**What you will do:**
With pictures left out, set down every record word for word.

**Recorded information:**
=-=-=

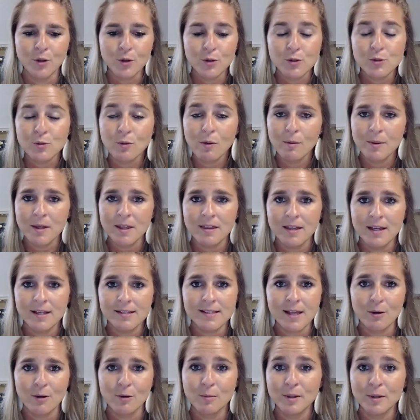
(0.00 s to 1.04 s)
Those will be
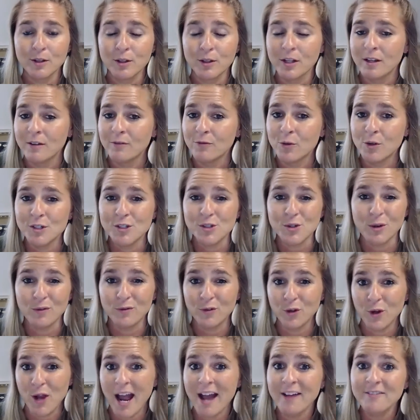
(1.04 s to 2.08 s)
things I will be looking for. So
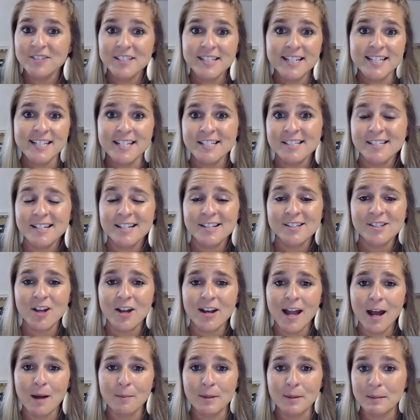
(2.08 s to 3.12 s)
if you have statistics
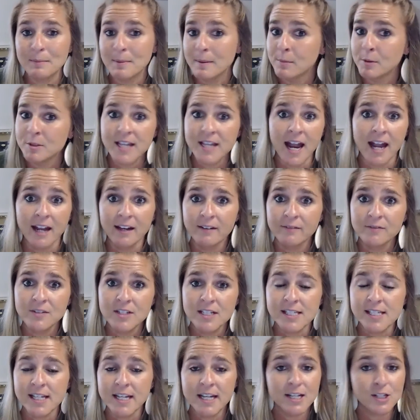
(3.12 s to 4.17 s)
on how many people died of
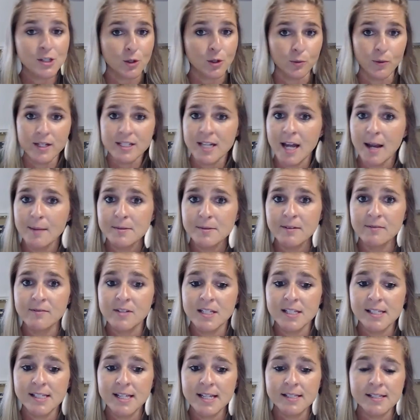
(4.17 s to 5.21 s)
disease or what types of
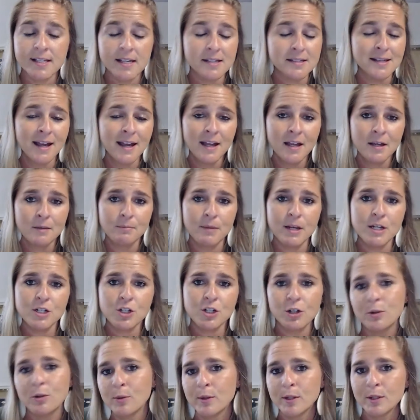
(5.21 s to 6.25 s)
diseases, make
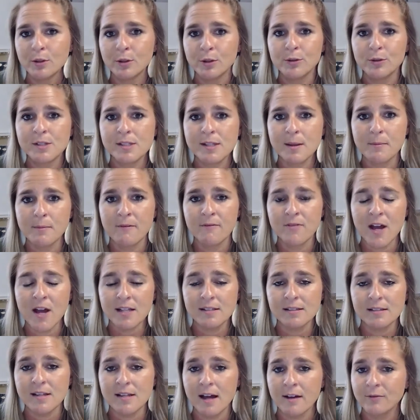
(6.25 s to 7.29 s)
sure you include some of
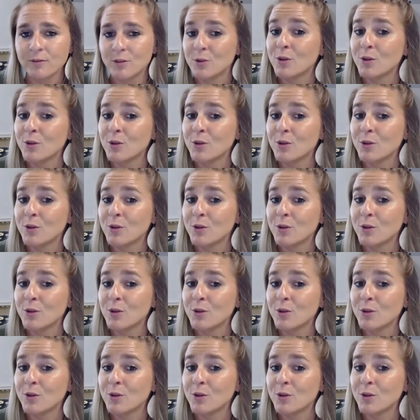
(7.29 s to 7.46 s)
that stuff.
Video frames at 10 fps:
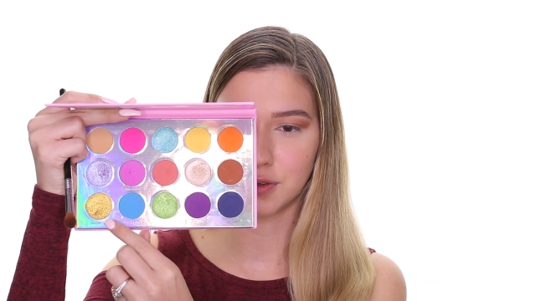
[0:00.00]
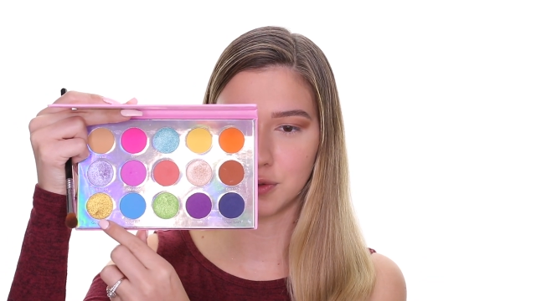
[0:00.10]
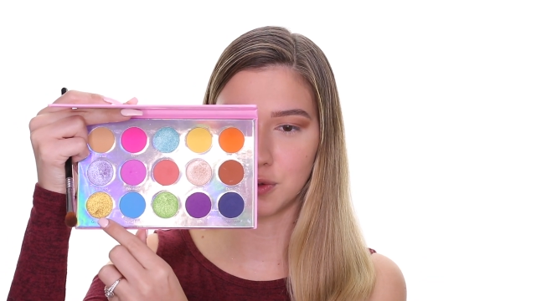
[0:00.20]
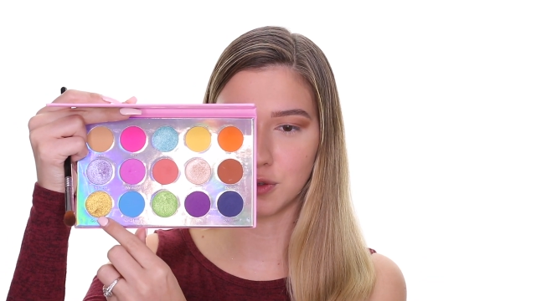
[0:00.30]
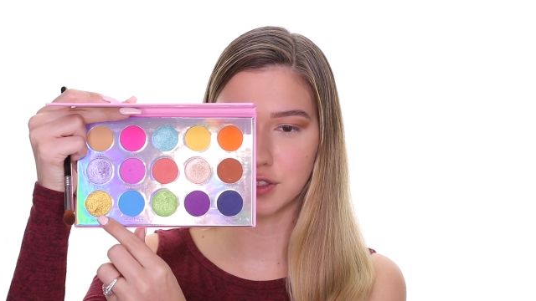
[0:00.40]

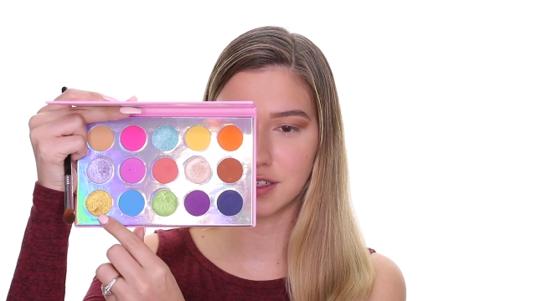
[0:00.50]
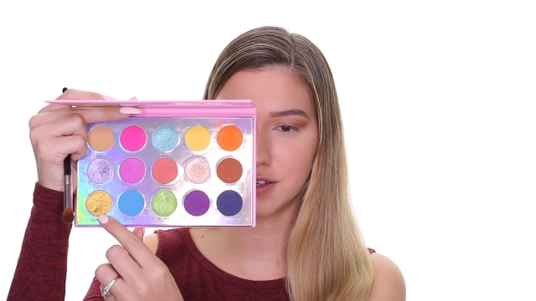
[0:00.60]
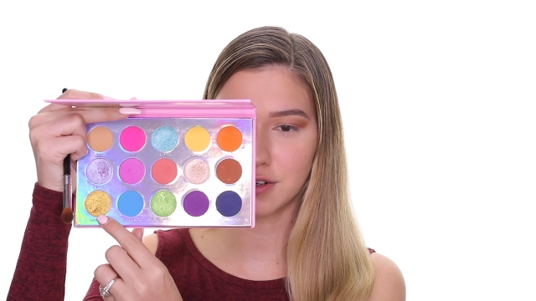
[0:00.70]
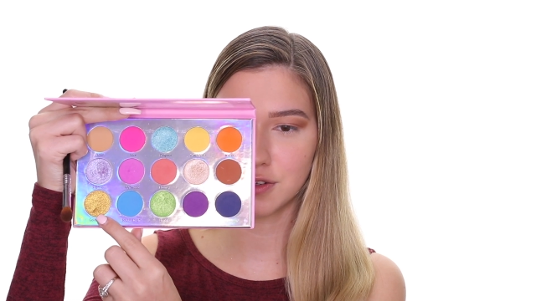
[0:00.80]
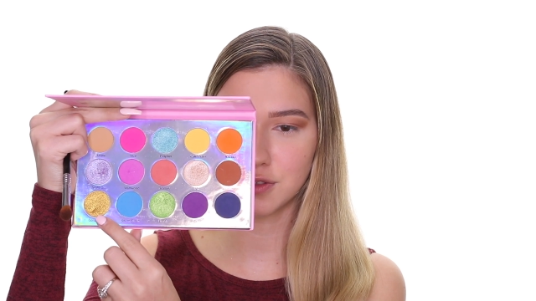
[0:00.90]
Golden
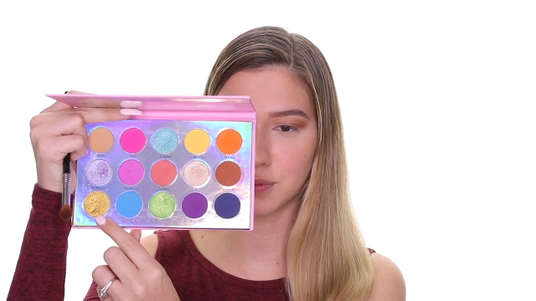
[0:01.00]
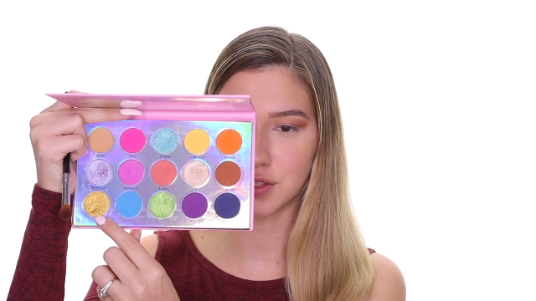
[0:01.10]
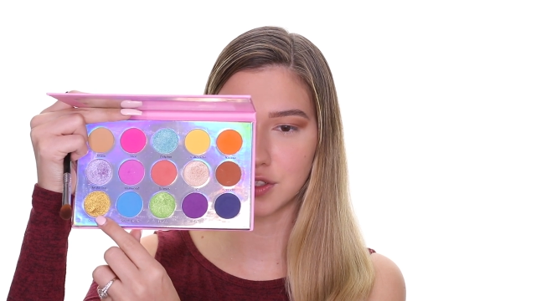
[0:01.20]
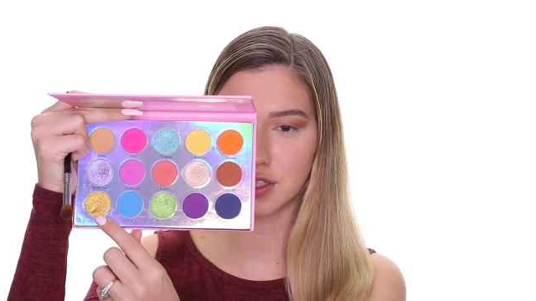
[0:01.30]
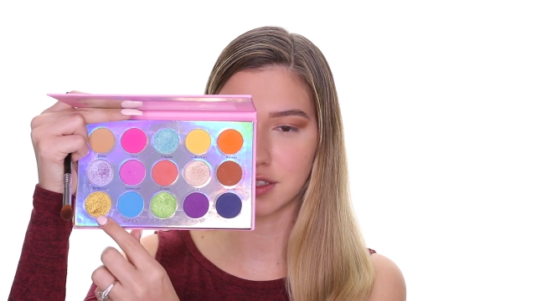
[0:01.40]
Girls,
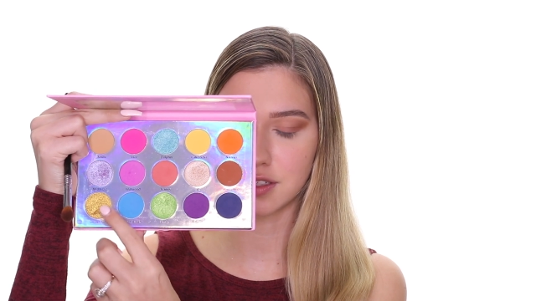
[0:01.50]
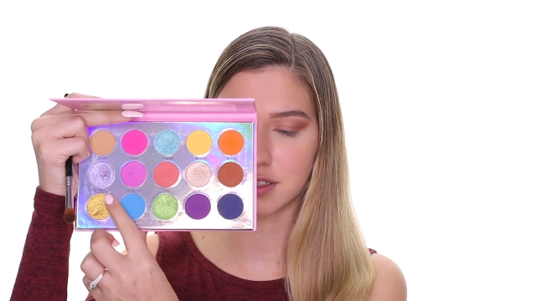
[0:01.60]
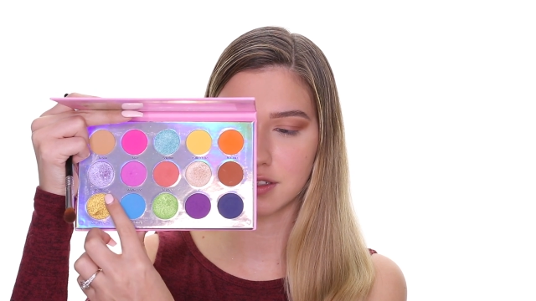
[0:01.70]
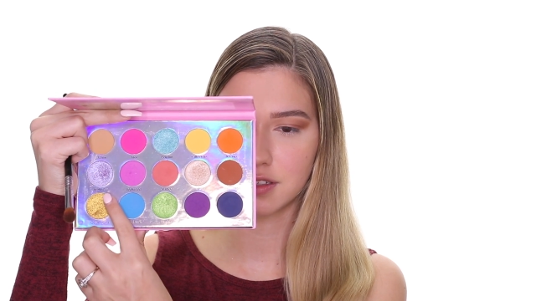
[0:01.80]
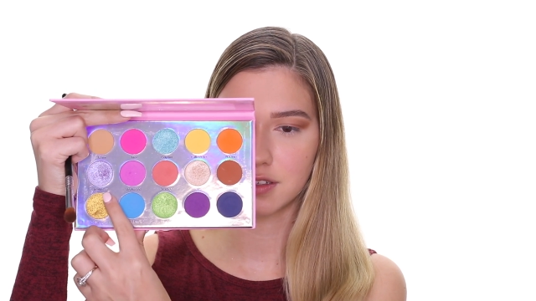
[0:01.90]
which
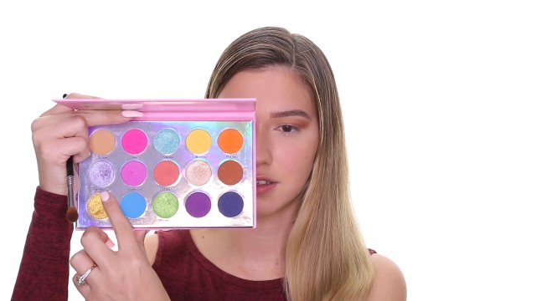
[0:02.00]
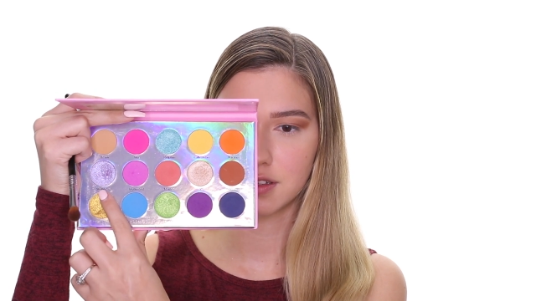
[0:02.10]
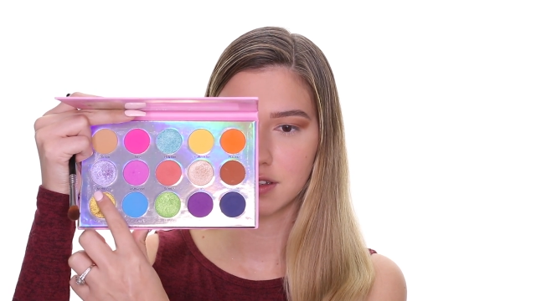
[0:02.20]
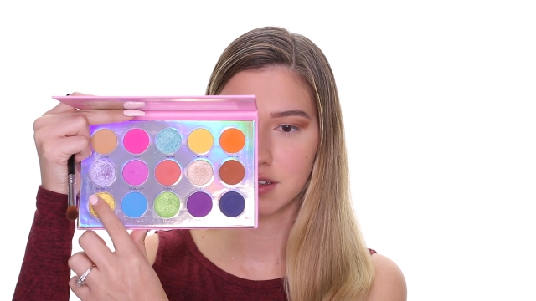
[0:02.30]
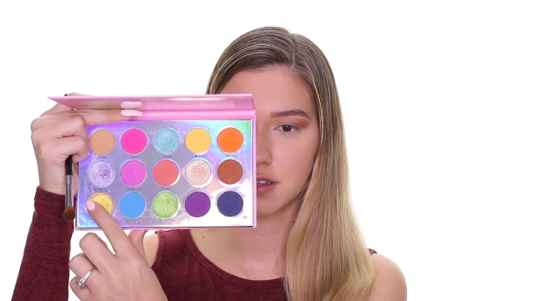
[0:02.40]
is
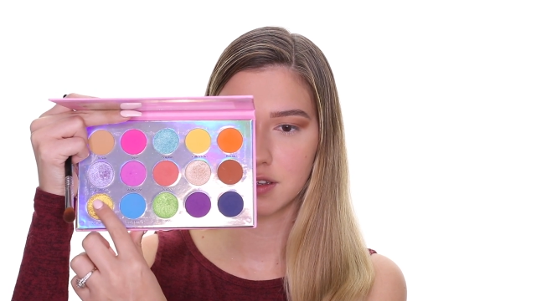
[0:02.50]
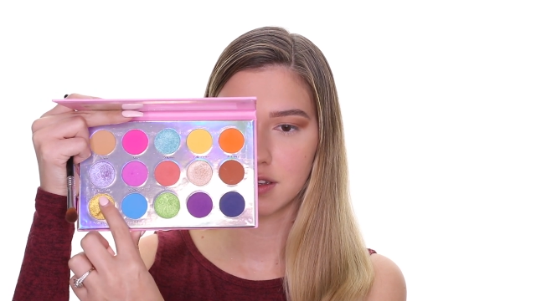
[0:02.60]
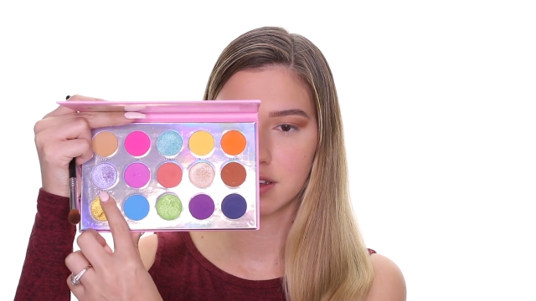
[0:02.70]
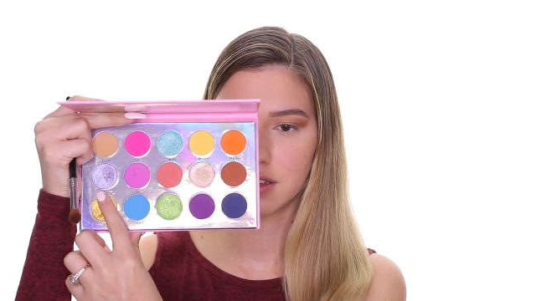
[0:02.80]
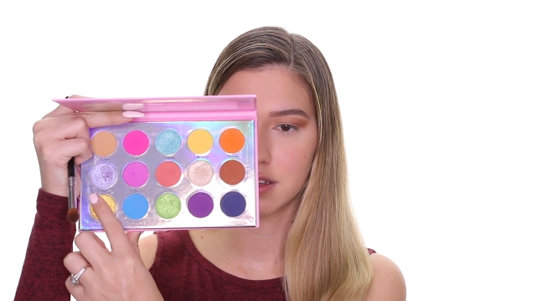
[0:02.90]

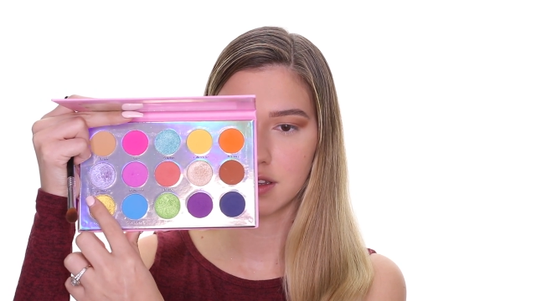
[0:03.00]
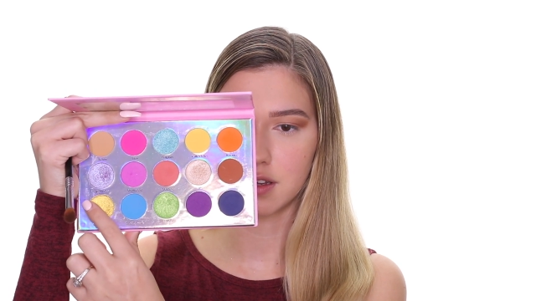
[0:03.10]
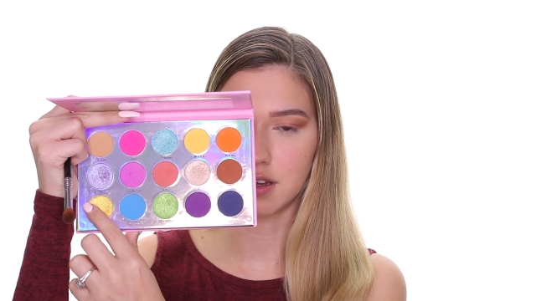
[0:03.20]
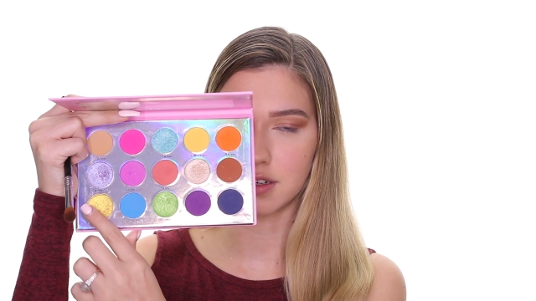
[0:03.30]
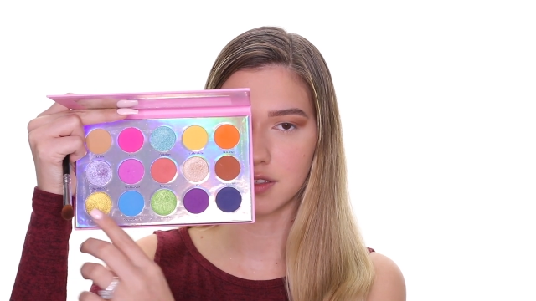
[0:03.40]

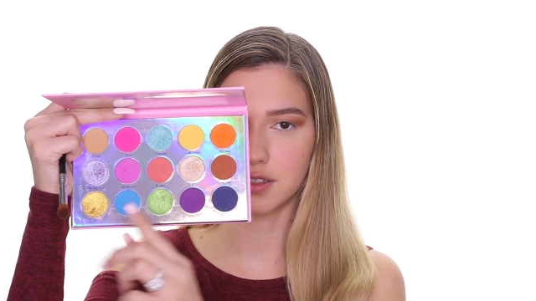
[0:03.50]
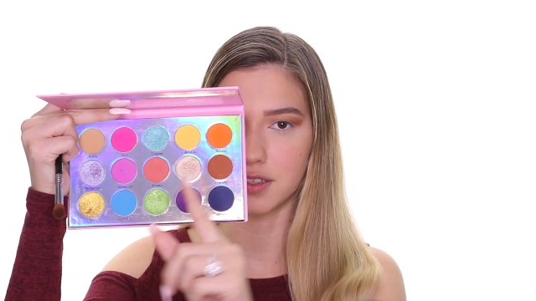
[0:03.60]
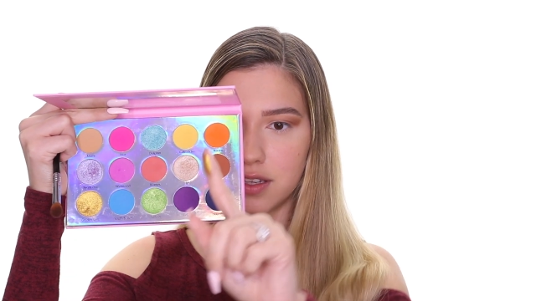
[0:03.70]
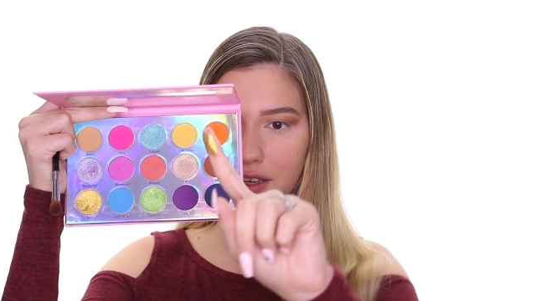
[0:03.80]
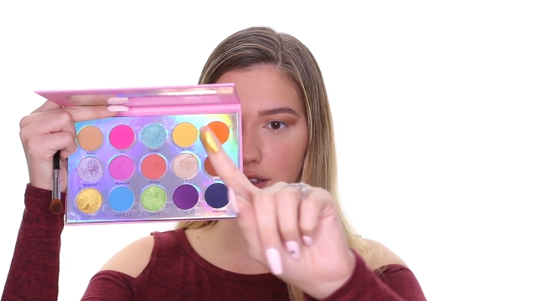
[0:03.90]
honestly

=-=-=

**Output for this task:**
(0.00 s to 1.04 s)
Those will be
(1.04 s to 2.08 s)
things I will be looking for. So
(2.08 s to 3.12 s)
if you have statistics
(3.12 s to 4.17 s)
on how many people died of
(4.17 s to 5.21 s)
disease or what types of
(5.21 s to 6.25 s)
diseases, make
(6.25 s to 7.29 s)
sure you include some of
(7.29 s to 7.46 s)
that stuff.
Video frames at 10 fps:
[0:00.00]
[0:00.10]
[0:00.20]
[0:00.30]
[0:00.40]

[0:00.50]
[0:00.60]
[0:00.70]
[0:00.80]
[0:00.90]
Golden
[0:01.00]
[0:01.10]
[0:01.20]
[0:01.30]
[0:01.40]
Girls,
[0:01.50]
[0:01.60]
[0:01.70]
[0:01.80]
[0:01.90]
which
[0:02.00]
[0:02.10]
[0:02.20]
[0:02.30]
[0:02.40]
is
[0:02.50]
[0:02.60]
[0:02.70]
[0:02.80]
[0:02.90]

[0:03.00]
[0:03.10]
[0:03.20]
[0:03.30]
[0:03.40]

[0:03.50]
[0:03.60]
[0:03.70]
[0:03.80]
[0:03.90]
honestly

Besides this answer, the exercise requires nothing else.